Nos comportements trahissent notre manque de vigilance, voire notre insouciance dans le domaine de la sécurité informatique. Il est vrai que ces enjeux n'ont longtemps pas été soulevés, l'informatique étant perçue très positivement - à raison d'ailleurs - mais sans prendre conscience de ses dangers. Et je vous rappelle qu'il y a cinq ans, un terminal comme l'IPhone n'existait pas. Il faut que nous ajustions nos modes de raisonnement à ces nouvelles réalités. Qui d'entre nous hésite à s'abonner à une messagerie électronique contrôlée par une firme étrangère ? La fluidité, l'instantanéité, la simplicité ou l'ergonomie priment sur la sécurité, la régularité et les considérations intellectuelles, morales et politiques. Qui prend le temps de réfléchir à la voie de transmission la plus sûre avant d'envoyer un message sensible ou confidentiel ? Nos propres services informatiques, au sein des assemblées, sont-ils performants en matière de sécurité ? Dans les entreprises, les postes de directeur des services informatique (DSI) sont relégués dans les services techniques, loin du comité de direction, alors qu'ils y auraient pleinement leur place.

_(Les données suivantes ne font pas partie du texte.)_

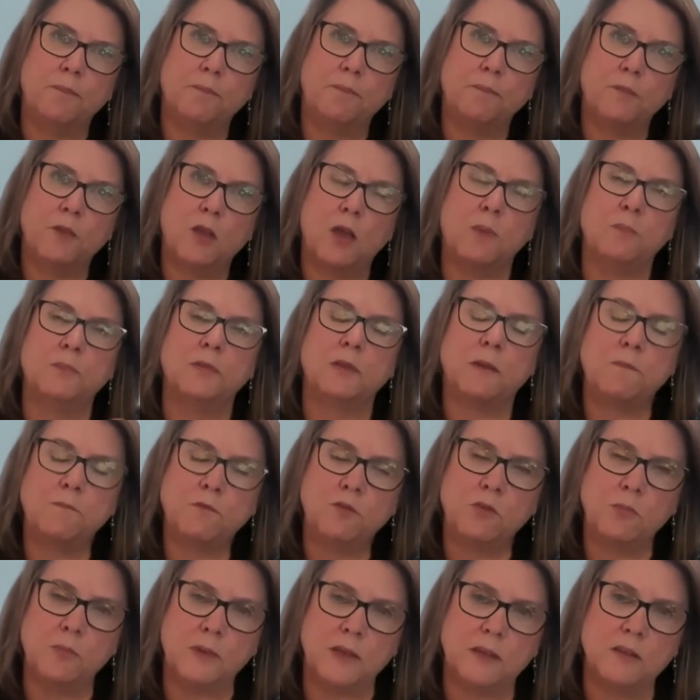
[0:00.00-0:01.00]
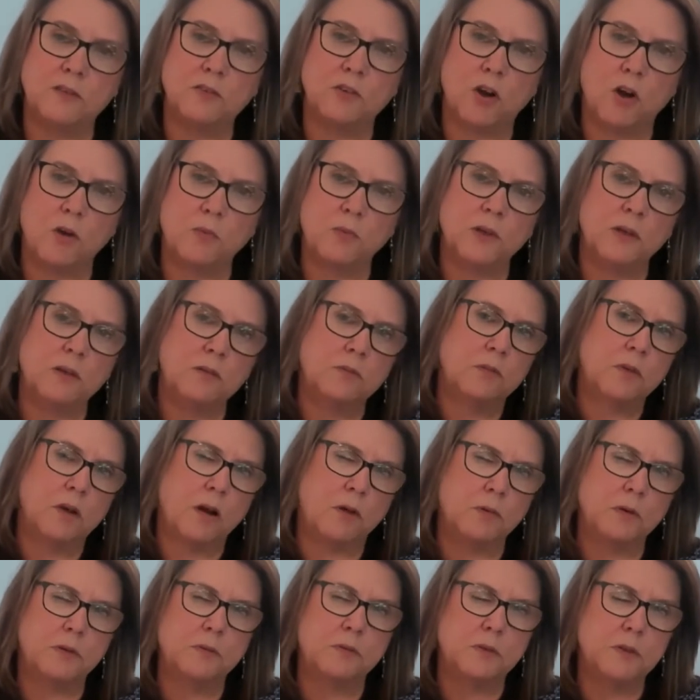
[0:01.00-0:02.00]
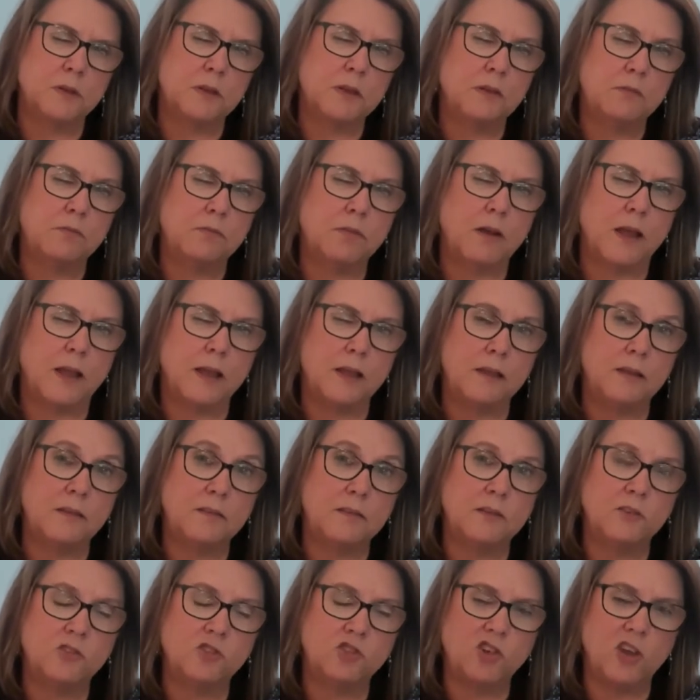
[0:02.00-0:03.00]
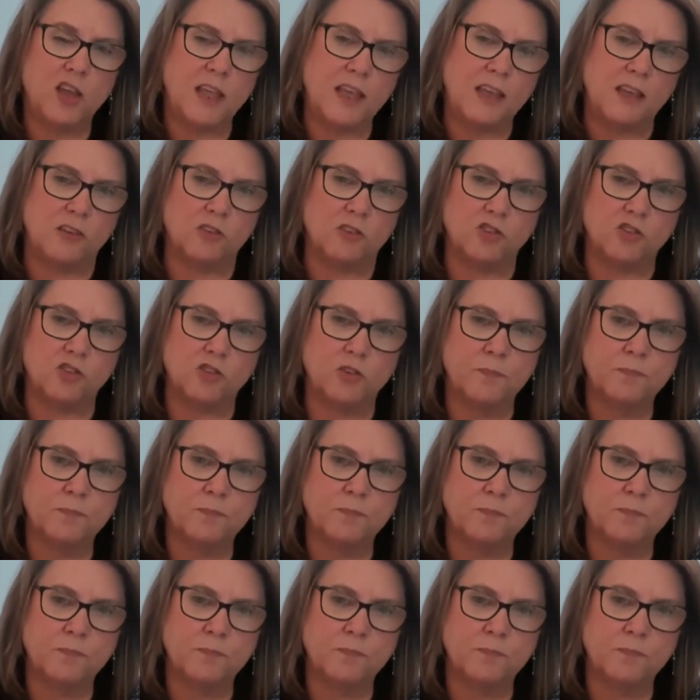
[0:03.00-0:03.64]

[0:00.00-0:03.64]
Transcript: comes up for me is, are we really ready to change?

Les salariés amenés à voyager pour le compte de l'entreprise utilisent-ils à l'étranger des téléphones sécurisés ?

La question du langage est fondamentale en ce domaine. L'Éducation nationale a bien sûr un rôle important à jouer. Nous proposons, à cet égard, d'enseigner le codage dès la maternelle de façon ludique, et de développer une véritable filière d'enseignement en informatique intégrant des modules d'apprentissage des réflexes de sécurité. Il faut apprendre aux enfants à utiliser tout le potentiel, mais aussi à se méfier des technologies, dès le plus jeune âge, à cinq ou six ans. Or, aujourd'hui, l'informatique n'est pas ou peu présente dans les programmes, et en tout cas n'aborde pas les problématiques liées à la sécurité. Il faut aller en ce sens dans les écoles spécialisées et les universités. Où recruterons-nous les enseignants capables de faire passer ces messages et ces compétences ? La résistance de la communauté en place est forte : l'ancien ministre de l'Éducation nationale, Claude Allègre, s'y était heurté lorsqu'il avait cherché, il y a quelques années, à créer des postes dans le domaine des sciences et technologies de l'information. Il avait raison, en fait, comme l'a montré l'utilité des 900 postes créés par la suite à l'INRIA. Il faut aller vers des diplômes qualifiant ces compétences, mais en unifiant les différentes disciplines sollicitées.